Create a Tool-based LLM Agent from Scratch

Video Tutorial

Below is the video version of this tutorial.

https://youtu.be/oDZUgrcMAzg

Code Repository

https://github.com/zahere-dev/basic-ai-agent

The Context

Try asking these questions to ChatGPT or Claude and you will see a response that looks like below.

We know LLMs cannot access real-time information - so let's use this as problem statement for our basic AI Agent.

Before we begin - let's understand the fundamental building blocks of an agent.

An agent essentially comprises three primary components - the Models, the Tool, and the Reasoning Loop.

The model refers to the Large Language Model (LLM) at the core of the AI agent. This is the foundation of the agent's intelligence and capabilities. The LLM is trained on vast amounts of text data, allowing it to understand and generate human-like text. It provides the agent with knowledge, language understanding, and the ability to process complex instructions.

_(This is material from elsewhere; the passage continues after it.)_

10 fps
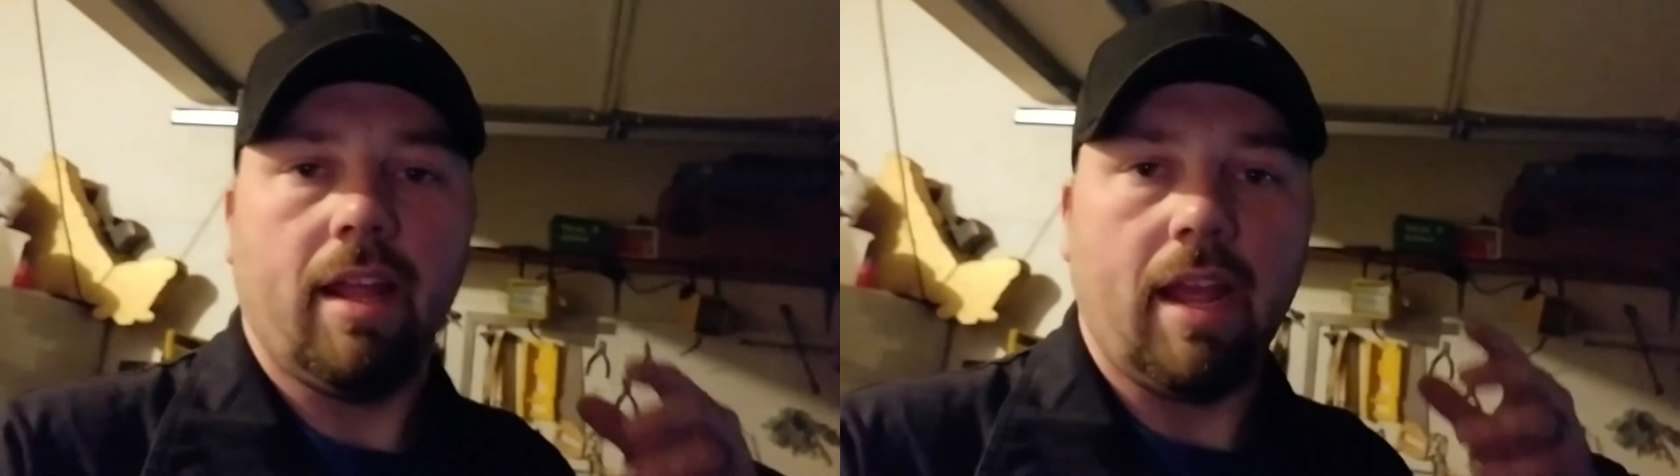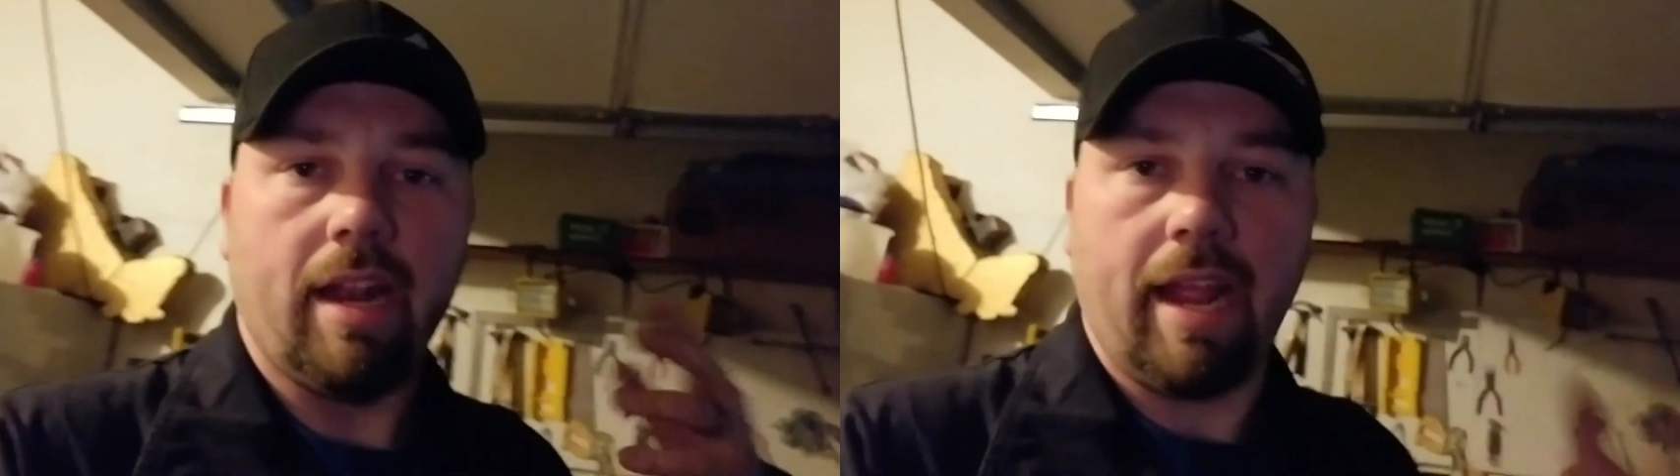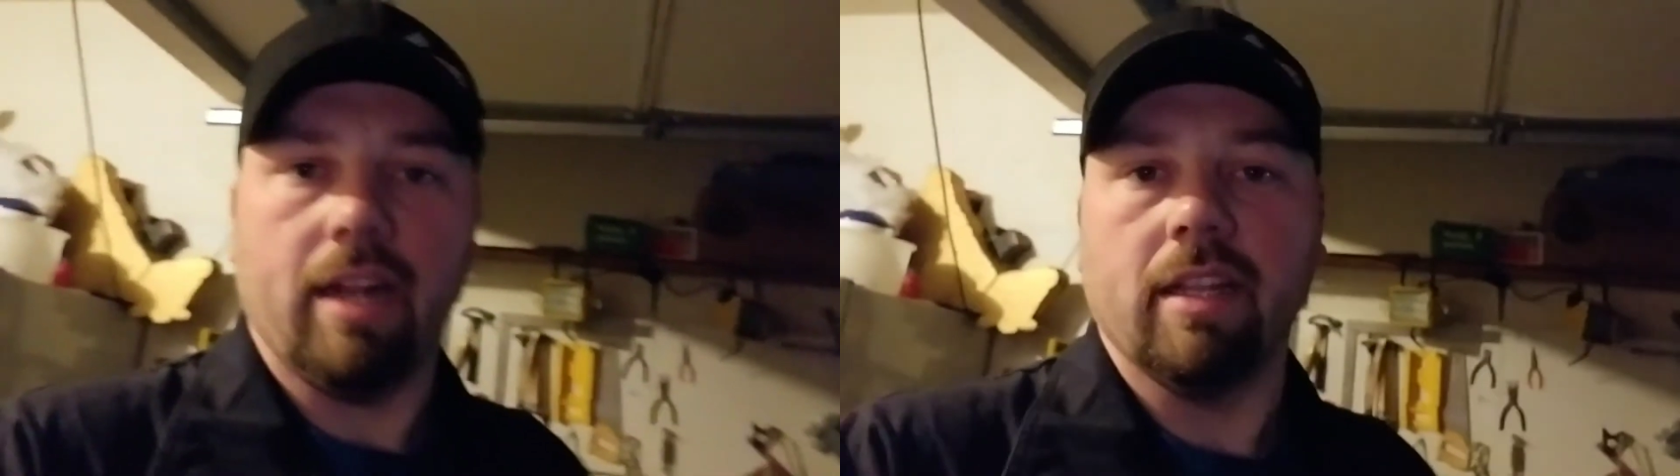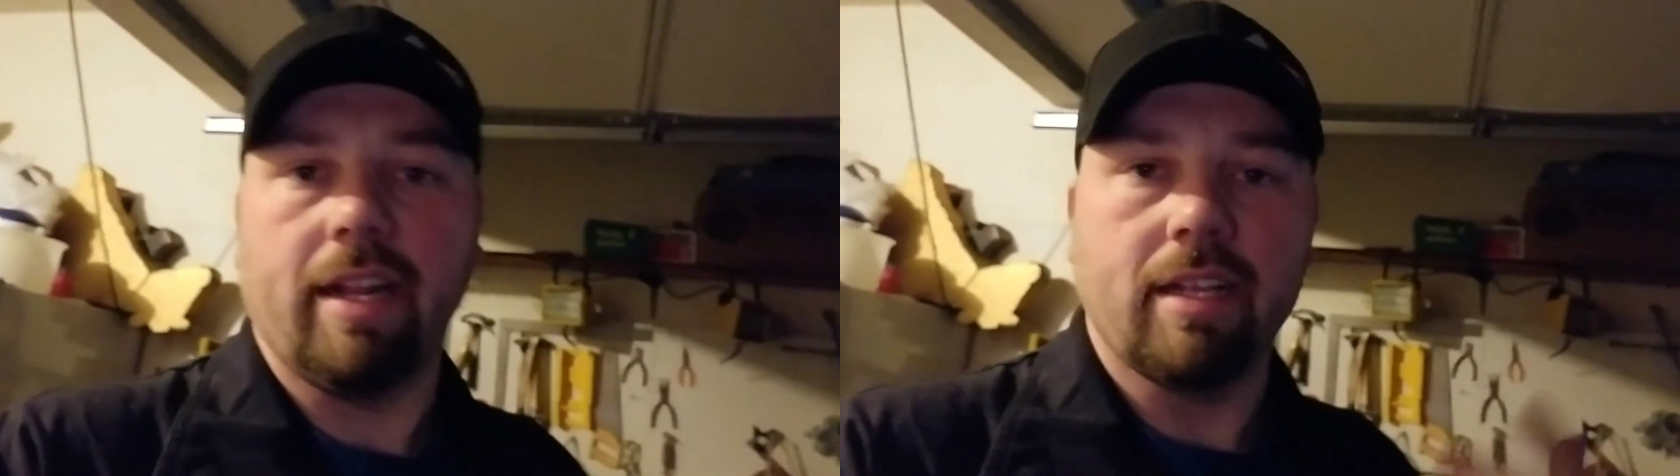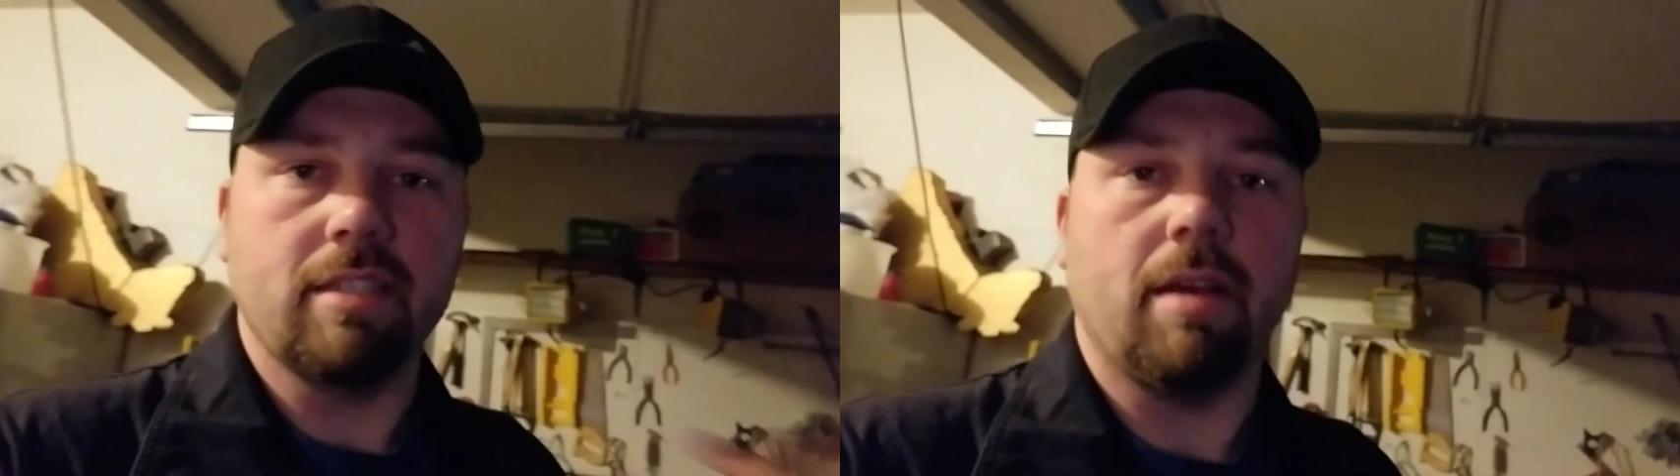and, and,
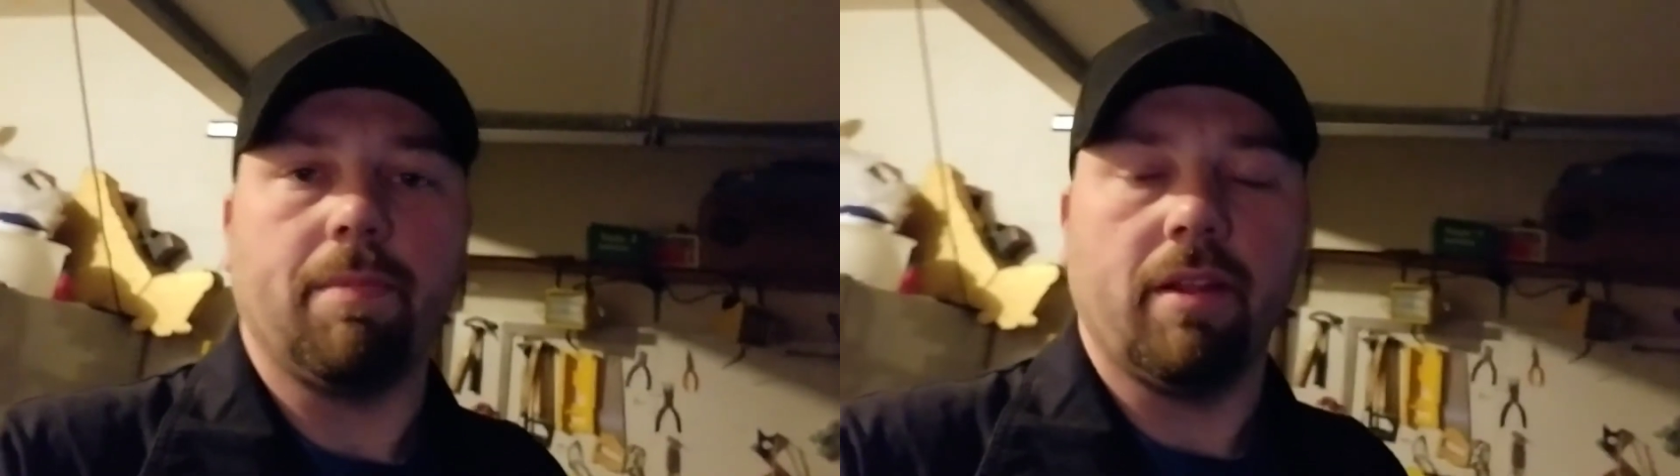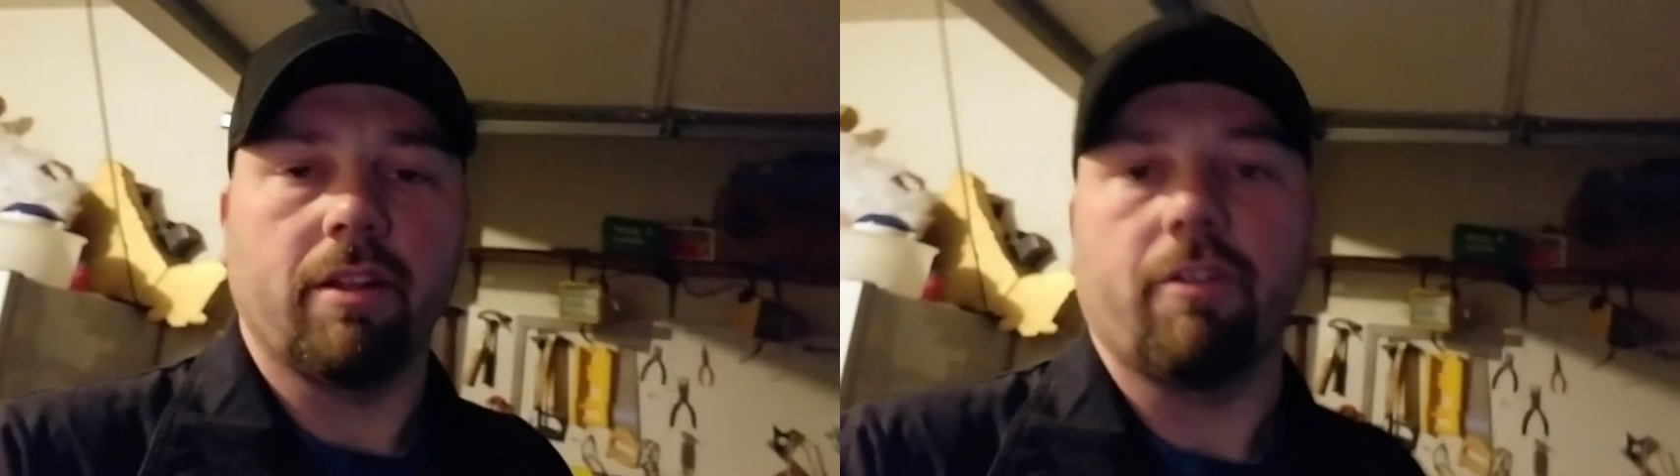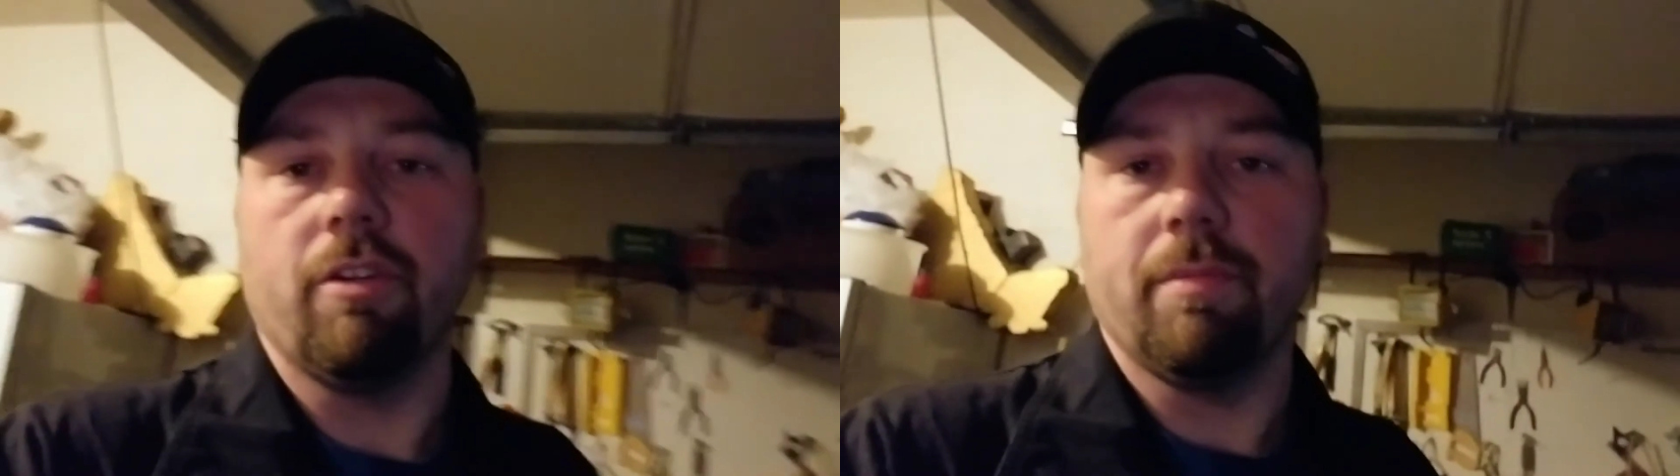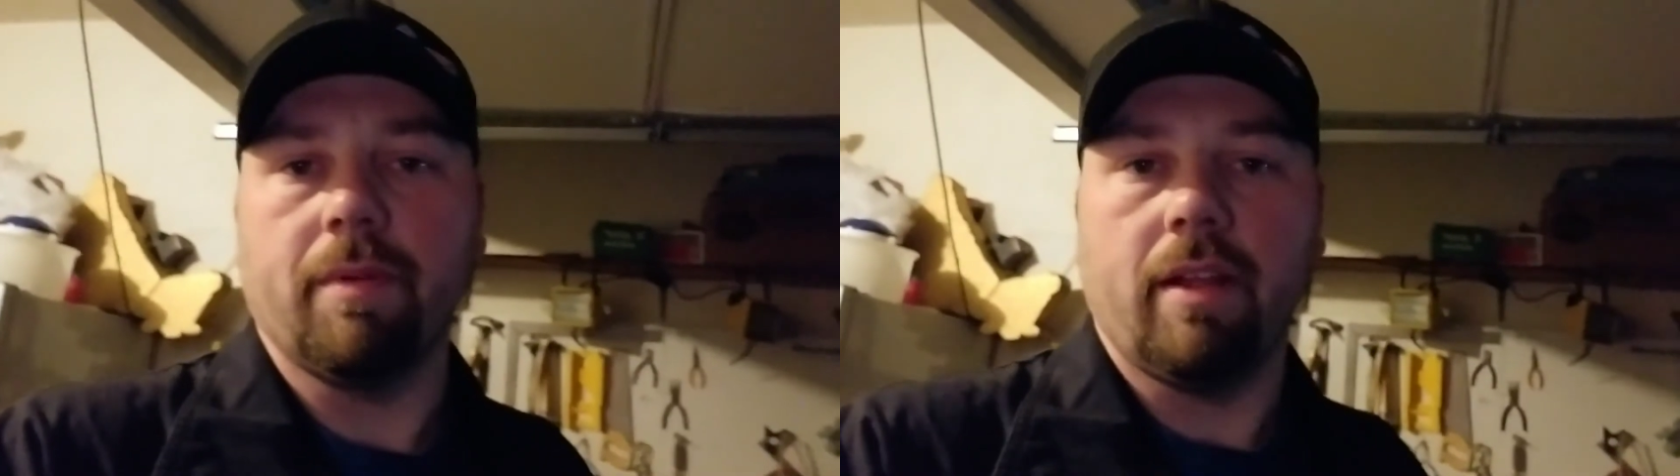analytics up on the group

Tools are specific functions or capabilities that the AI agent can use to interact with its environment or perform tasks

The reasoning loop is the iterative process that allows the agent to make decisions, solve problems, and accomplish tasks.

In the context of our use case, the following is how the 3 components would work together.

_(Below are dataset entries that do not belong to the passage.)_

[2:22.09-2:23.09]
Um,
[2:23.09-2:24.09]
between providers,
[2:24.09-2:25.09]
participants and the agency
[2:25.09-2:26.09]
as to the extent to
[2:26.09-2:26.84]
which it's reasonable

In this tutorial, we'll create a more advanced LLM agent that uses the concept of "tools" to perform various tasks. This approach allows for greater flexibility and easier expansion of the agent's capabilities.

Prerequisites

Basic Python programming knowledge
Understanding of LLMs and their capabilities
Python 3.7 or higher

Implementing the Tool-based Agent

Let's start by creating the tool interface. This will allow us to build tools that have to implement the required methods

import datetime
import requests
from zoneinfo import ZoneInfo
from abc import ABC, abstractmethod

class Tool(ABC):
    @abstractmethod
    def name(self) -> str:
        pass

    @abstractmethod
    def description(self) -> str:
        pass

    @abstractmethod
    def use(self, *args, **kwargs):
        pass

Now, let's implement some tools:

class TimeTool(Tool):
    def name(self):
        return "Time Tool"

    def description(self):
        return "Provides the current time for a given city's timezone like Asia/Kolkata, America/New_York etc. If no timezone is provided, it returns the local time."

    def use(self, *args, **kwargs):        
        format = "%Y-%m-%d %H:%M:%S %Z%z"
        current_time = datetime.datetime.now()        
        input_timezone = args[0]
        if input_timezone:
            print("TimeZone", input_timezone)            
            current_time =  current_time.astimezone(ZoneInfo(input_timezone))            
        return f"The current time is {current_time}."


class WeatherTool(Tool):
    def name(self):
        return "Weather Tool"

    def description(self):
        return "Provides weather information for a given location"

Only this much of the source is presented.